--- Exercise material Enclosed Below ---

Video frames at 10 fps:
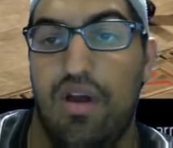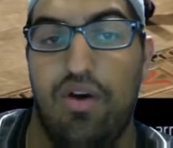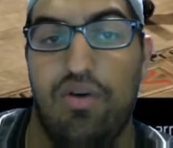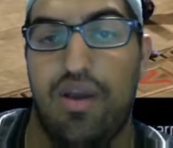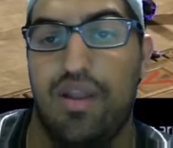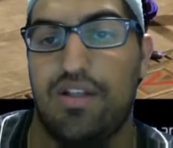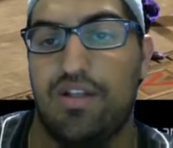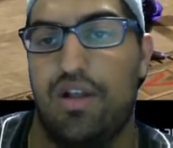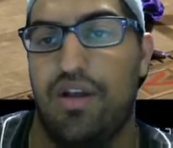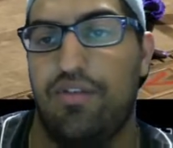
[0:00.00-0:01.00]
Okay, that's a
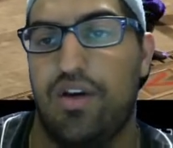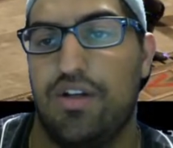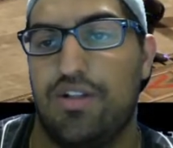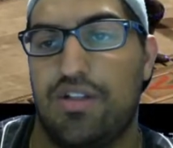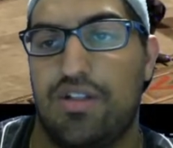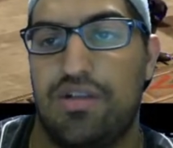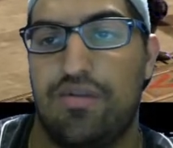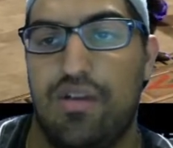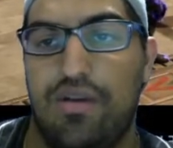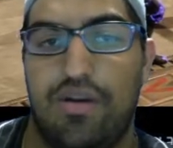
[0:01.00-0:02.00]
lot of dodges.
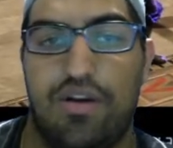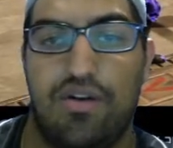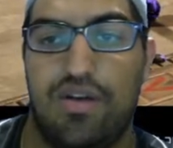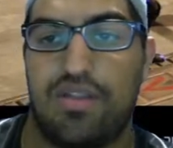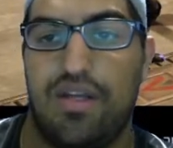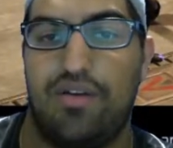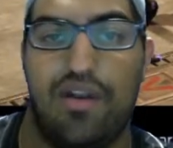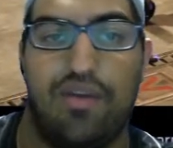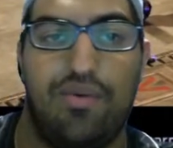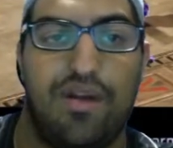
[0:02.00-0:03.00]
There we go, he's down
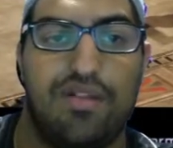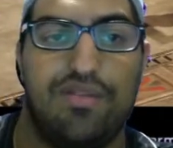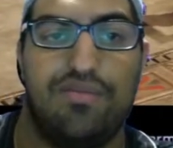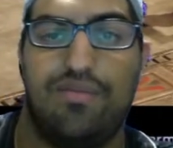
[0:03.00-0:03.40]
anyways.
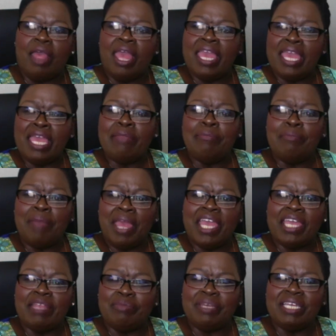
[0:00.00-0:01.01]
It
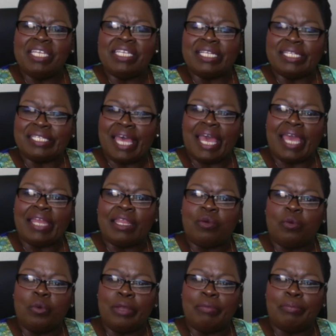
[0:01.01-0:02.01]
made me deciding
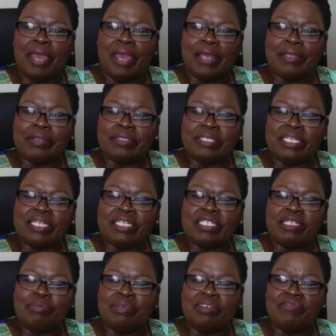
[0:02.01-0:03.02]
what battles needed
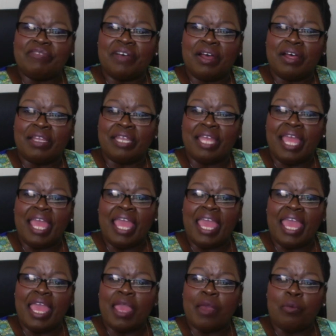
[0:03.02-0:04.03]
to be fought
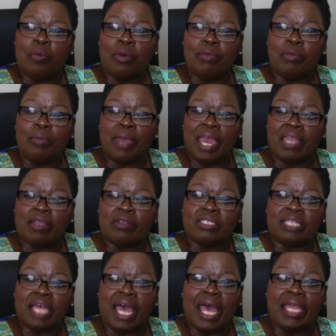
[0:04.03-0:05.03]
and what battles
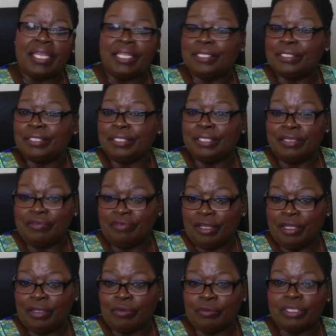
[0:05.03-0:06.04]
I needed to leave
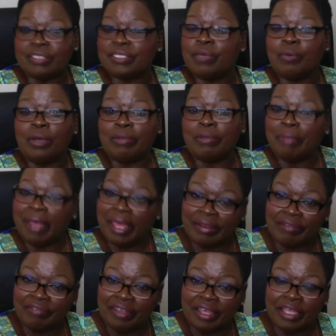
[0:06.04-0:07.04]
alone because they wasn't mine to
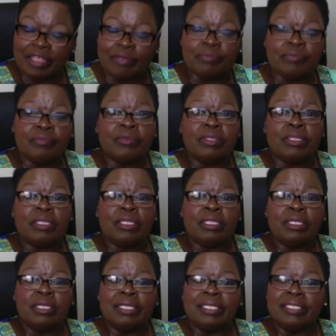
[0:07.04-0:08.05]
fight.
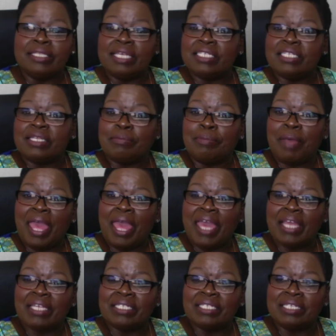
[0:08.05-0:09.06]
Does it
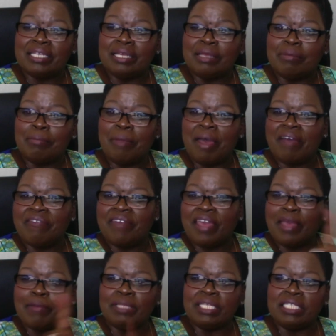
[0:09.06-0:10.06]
impact my
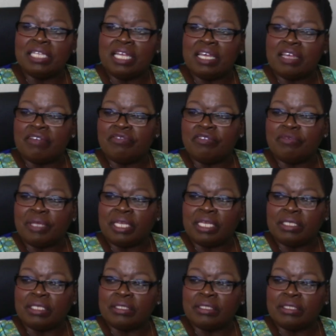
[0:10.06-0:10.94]
family's love for me?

--- End of Enclosed Exercise material ---

# Work request:
Please output the full listing above exactly, minus any pictures.

# Problem solution:
Video frames at 10 fps:
[0:00.00-0:01.00]
Okay, that's a
[0:01.00-0:02.00]
lot of dodges.
[0:02.00-0:03.00]
There we go, he's down
[0:03.00-0:03.40]
anyways.
[0:00.00-0:01.01]
It
[0:01.01-0:02.01]
made me deciding
[0:02.01-0:03.02]
what battles needed
[0:03.02-0:04.03]
to be fought
[0:04.03-0:05.03]
and what battles
[0:05.03-0:06.04]
I needed to leave
[0:06.04-0:07.04]
alone because they wasn't mine to
[0:07.04-0:08.05]
fight.
[0:08.05-0:09.06]
Does it
[0:09.06-0:10.06]
impact my
[0:10.06-0:10.94]
family's love for me?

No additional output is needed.